Staging tests determine the size and location of the cancer and whether it has spread. They also help with treatment planning.
Sentinel Node Biopsy
The standard treatment for Breast Cancer involves removal of the lymph nodes on the affected side to determine if the cancer has spread. Saint John’s Breast Center Director, Dr. Armando Giuliano, pioneered an Innovative Technique called Sentinel Node Biopsy, now used in cancer centers worldwide, which helps to more accurately determine the stage of the patient's cancer by detecting if it has spread to nearby lymph nodes - without using radical surgery.
By injecting blue dye or radioisotope into the primary tumor and following it to the lymph nodes under the arm, the blue or radioactive node can be removed.
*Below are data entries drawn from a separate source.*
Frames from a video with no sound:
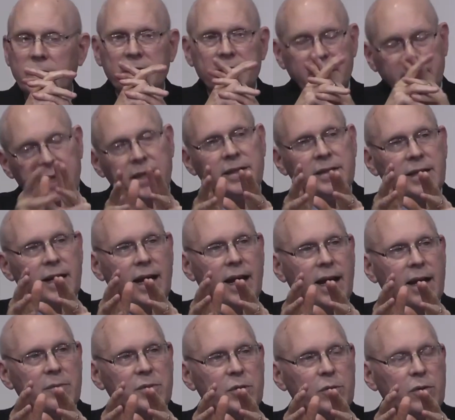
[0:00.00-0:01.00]
Ten
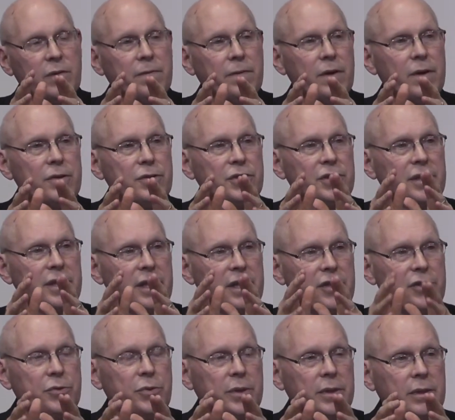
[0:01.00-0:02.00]
times it refers to
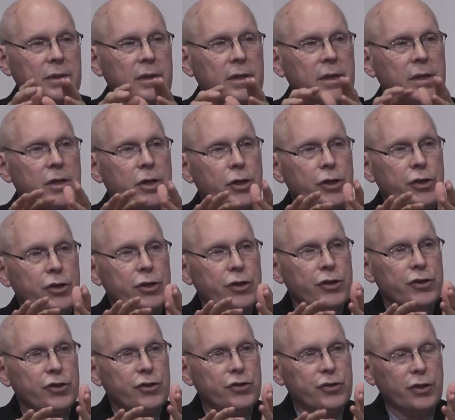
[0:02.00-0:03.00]
Israel
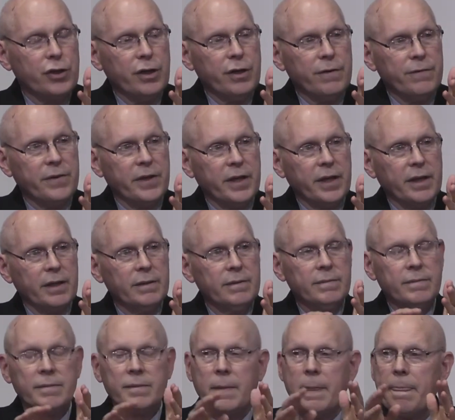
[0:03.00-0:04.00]
serving
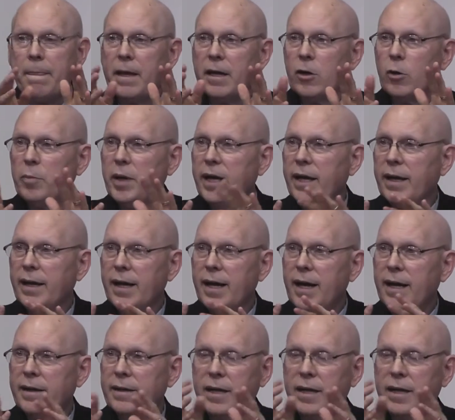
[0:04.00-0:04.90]
and obeying God.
This is the same lymph node to which the cancer would have spread if it indeed did spread. By looking at this blue or radioactive lymph node, the stage of the cancer can be determined without radical surgery.
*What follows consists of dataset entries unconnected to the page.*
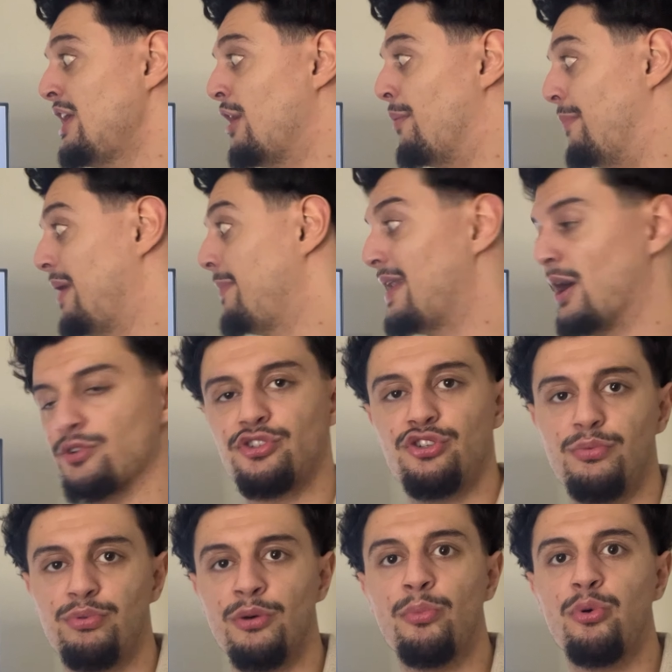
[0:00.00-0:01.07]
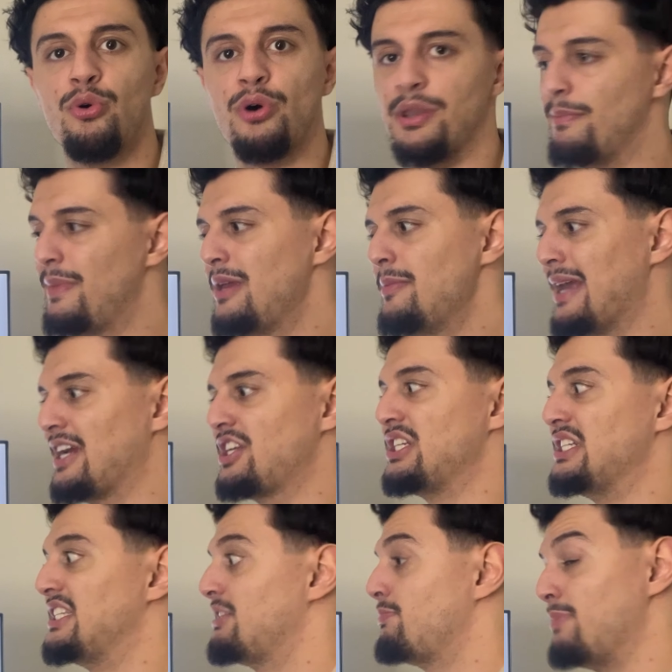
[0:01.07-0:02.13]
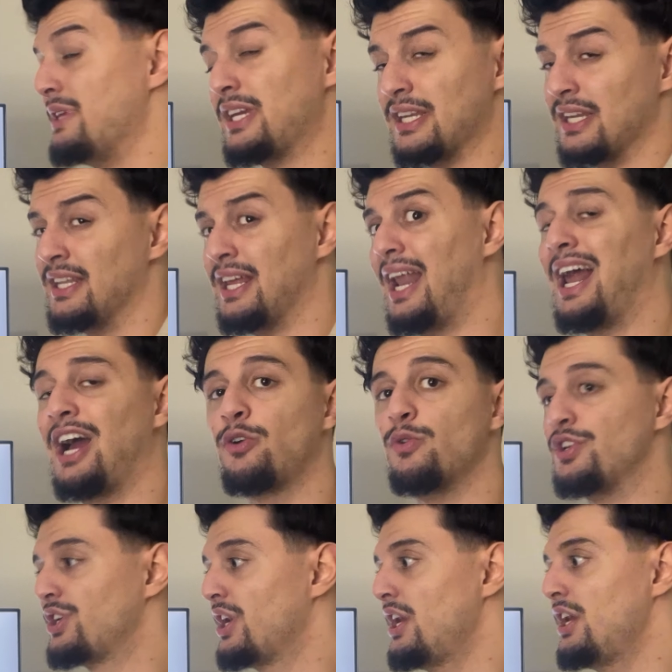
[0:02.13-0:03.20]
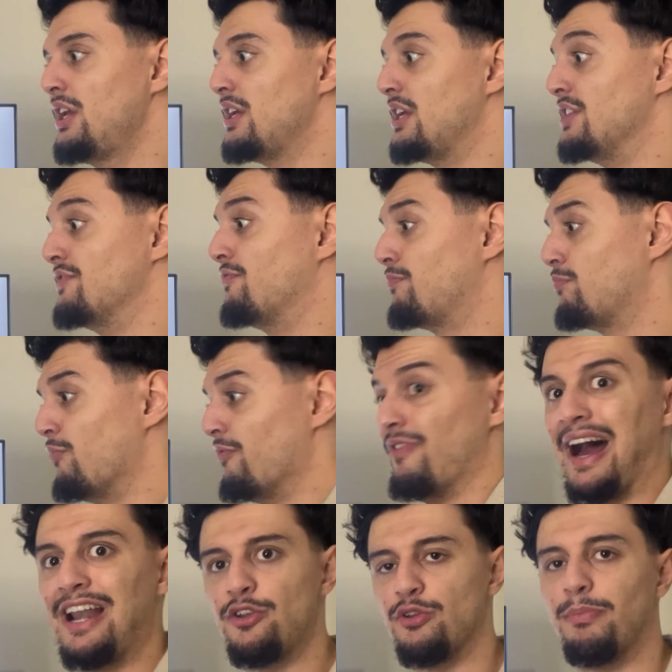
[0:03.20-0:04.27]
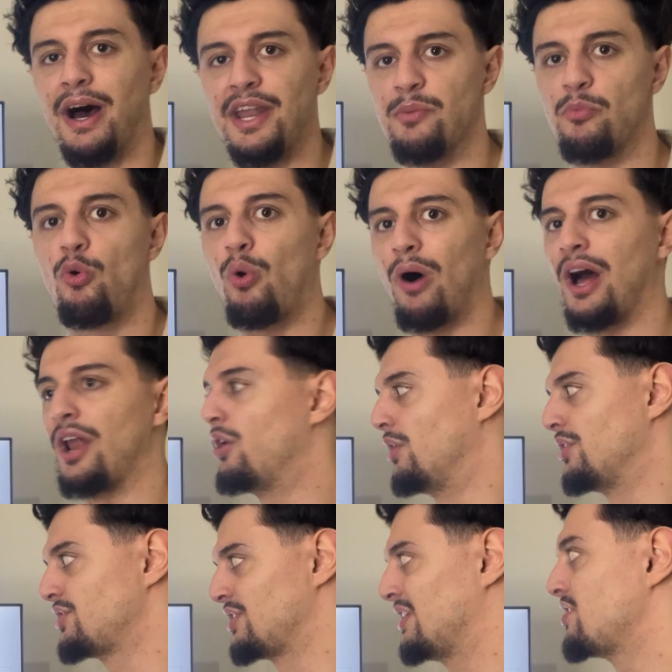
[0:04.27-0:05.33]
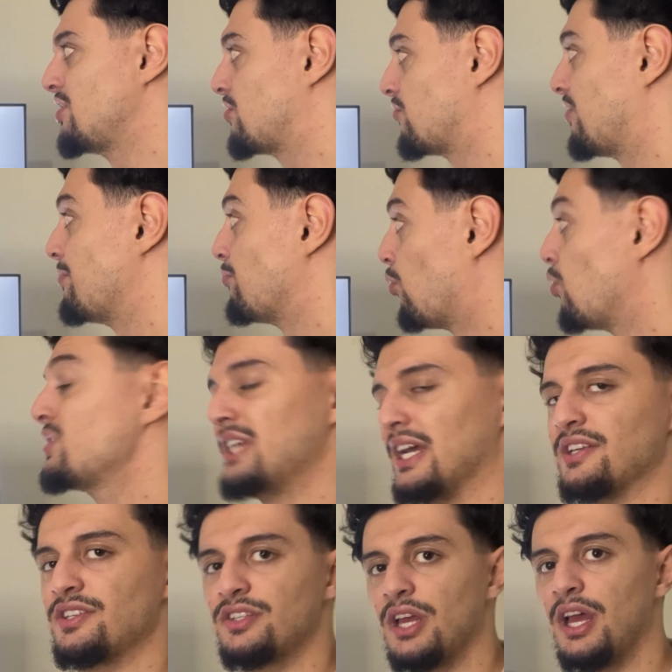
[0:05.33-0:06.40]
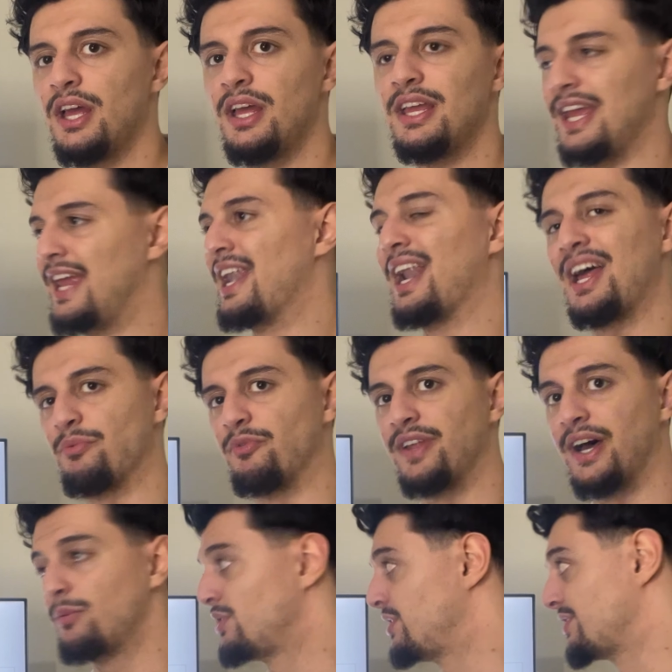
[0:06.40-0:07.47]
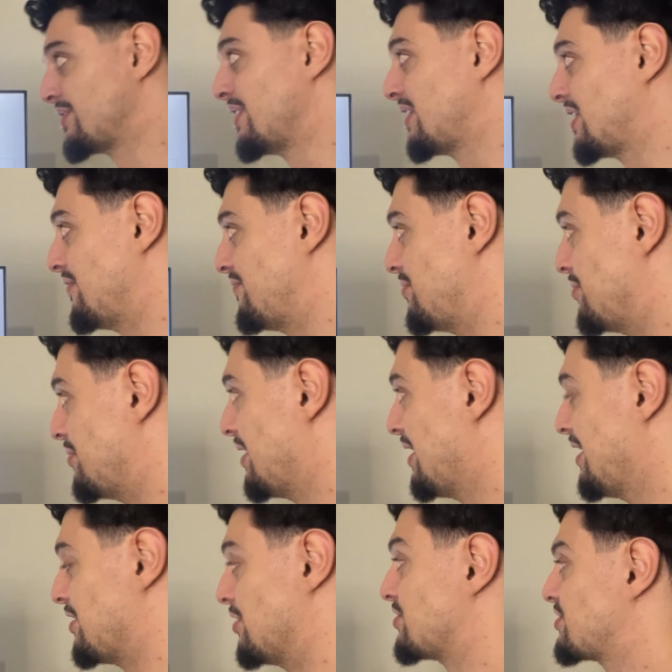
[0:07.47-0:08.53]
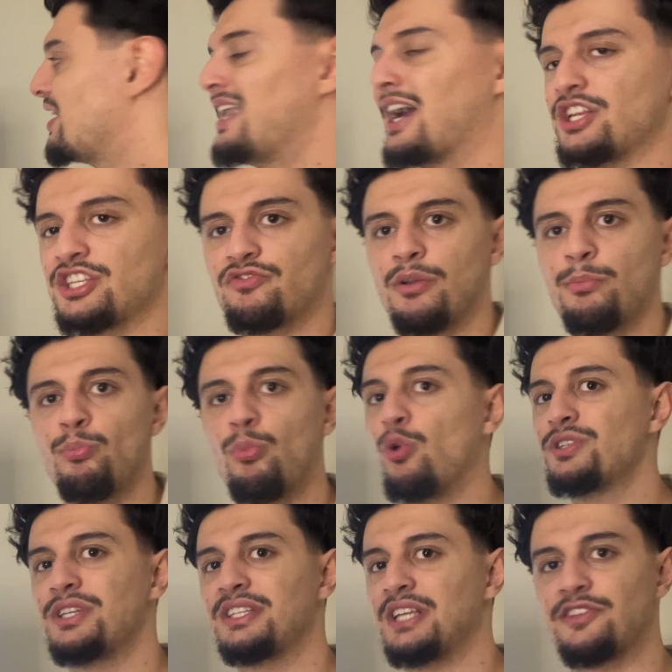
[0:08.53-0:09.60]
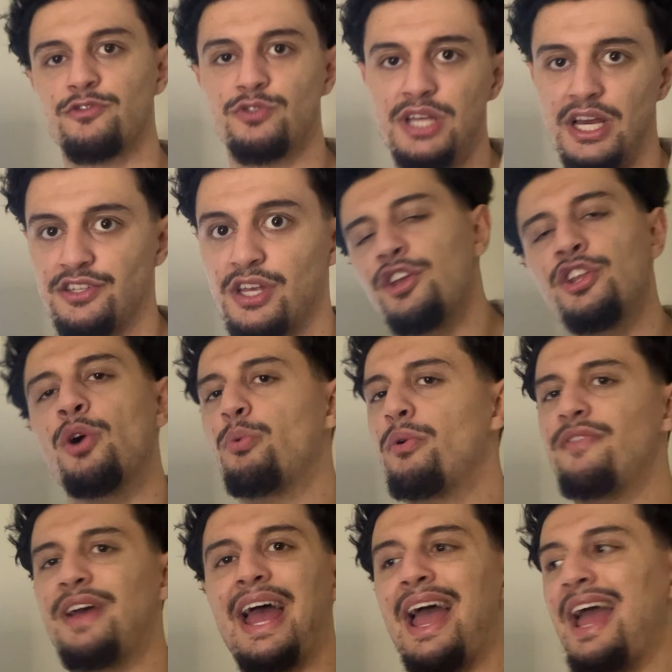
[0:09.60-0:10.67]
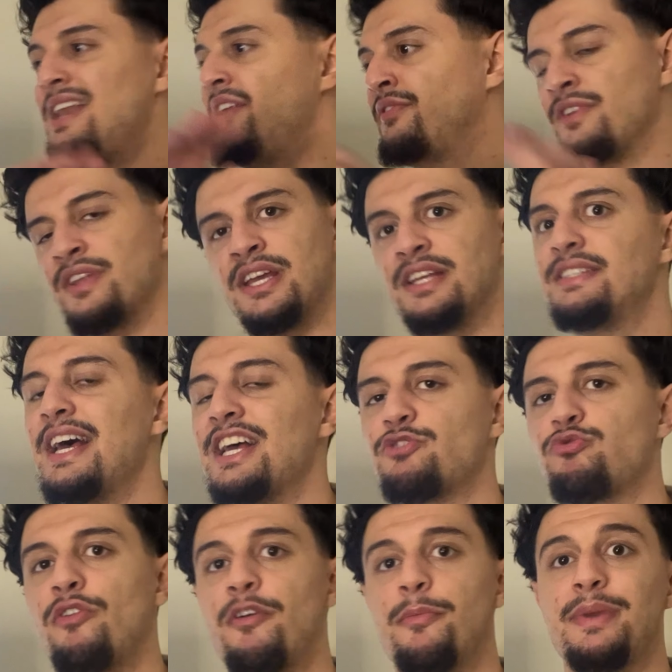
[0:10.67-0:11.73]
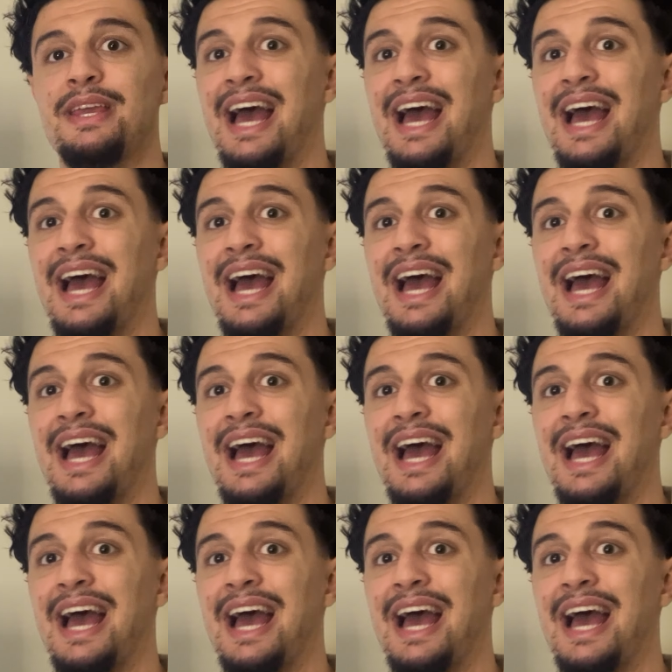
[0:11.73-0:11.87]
maybe that was super important. Maybe actually speaking in their language is valued by them quite a lot. So now you can run more tests in line with that, which is going to give you, it's going to allow you to run more successful tests. With anything that you test, whether it be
Sentinel Node Biopsy (lymphatic mapping) identifies, with extraordinary accuracy, the lymph node most likely to contain cancer cells that have migrated from the primary tumor. If that lymph node is cancer-free, it is highly likely that the other lymph nodes are also cancer-free and therefore there is no need to remove them. If that sentinel node is cancerous, then the surgeon and medical oncologist know that more aggressive treatment is required.